Saved data entries
────────────────────────────────────────

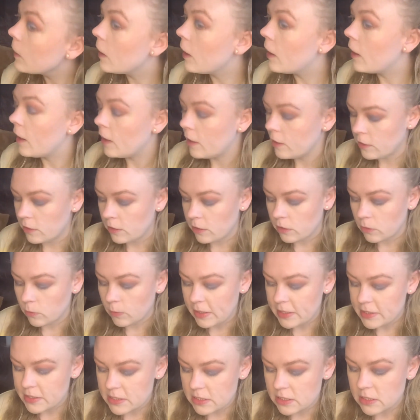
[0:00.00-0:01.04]
Another
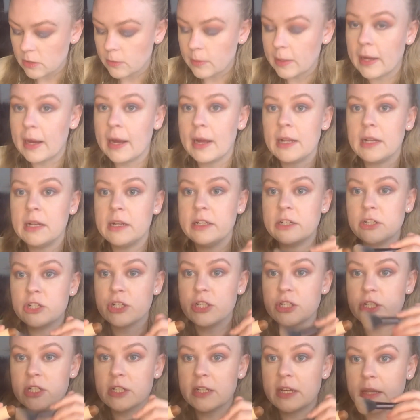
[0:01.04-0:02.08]
way to do it, I
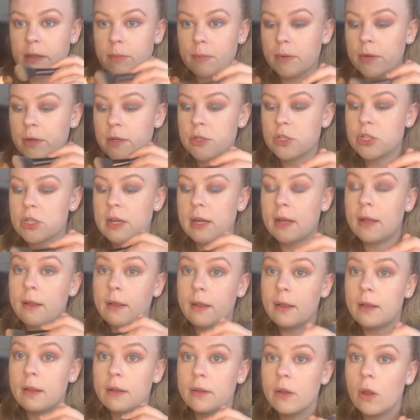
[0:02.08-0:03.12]
literally just get the brush
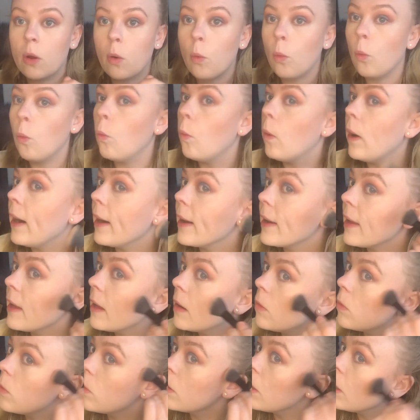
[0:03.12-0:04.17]
and whack it
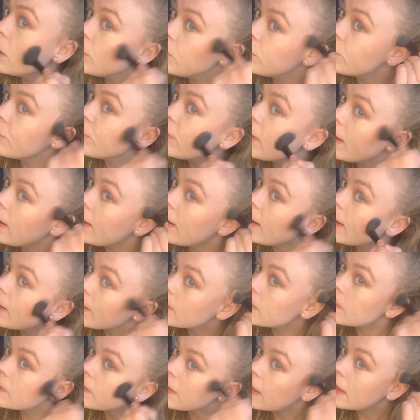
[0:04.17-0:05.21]
all over it,
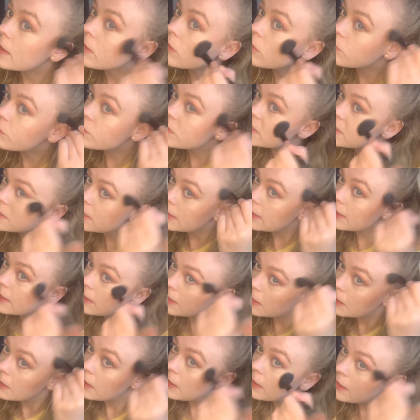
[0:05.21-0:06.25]
and then obviously
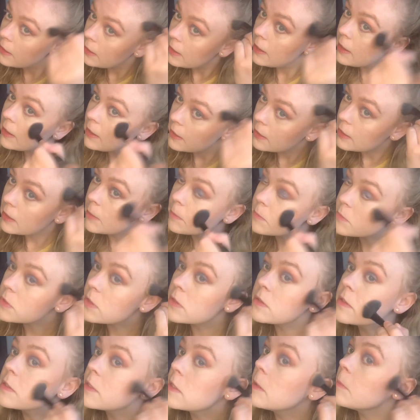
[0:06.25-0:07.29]
it comes
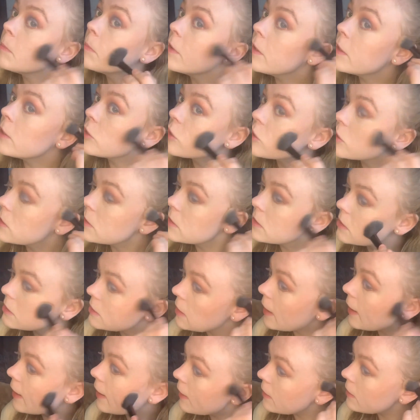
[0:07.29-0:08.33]
onto the brush
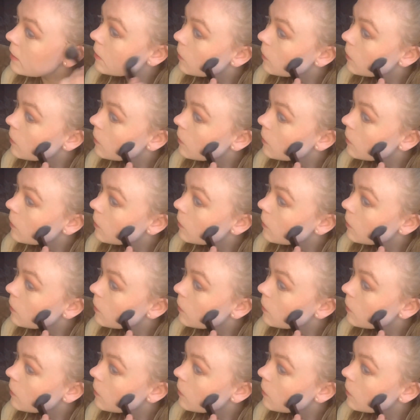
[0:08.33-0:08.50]
instead.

────────────────────────────────────────

_Goal of the exercise_
Pictures stay out. Copy exactly, and only, the lines from the one containing "[0:02.08-0:03.12]" through the end of the data.

_Completed task_
[0:02.08-0:03.12]
literally just get the brush
[0:03.12-0:04.17]
and whack it
[0:04.17-0:05.21]
all over it,
[0:05.21-0:06.25]
and then obviously
[0:06.25-0:07.29]
it comes
[0:07.29-0:08.33]
onto the brush
[0:08.33-0:08.50]
instead.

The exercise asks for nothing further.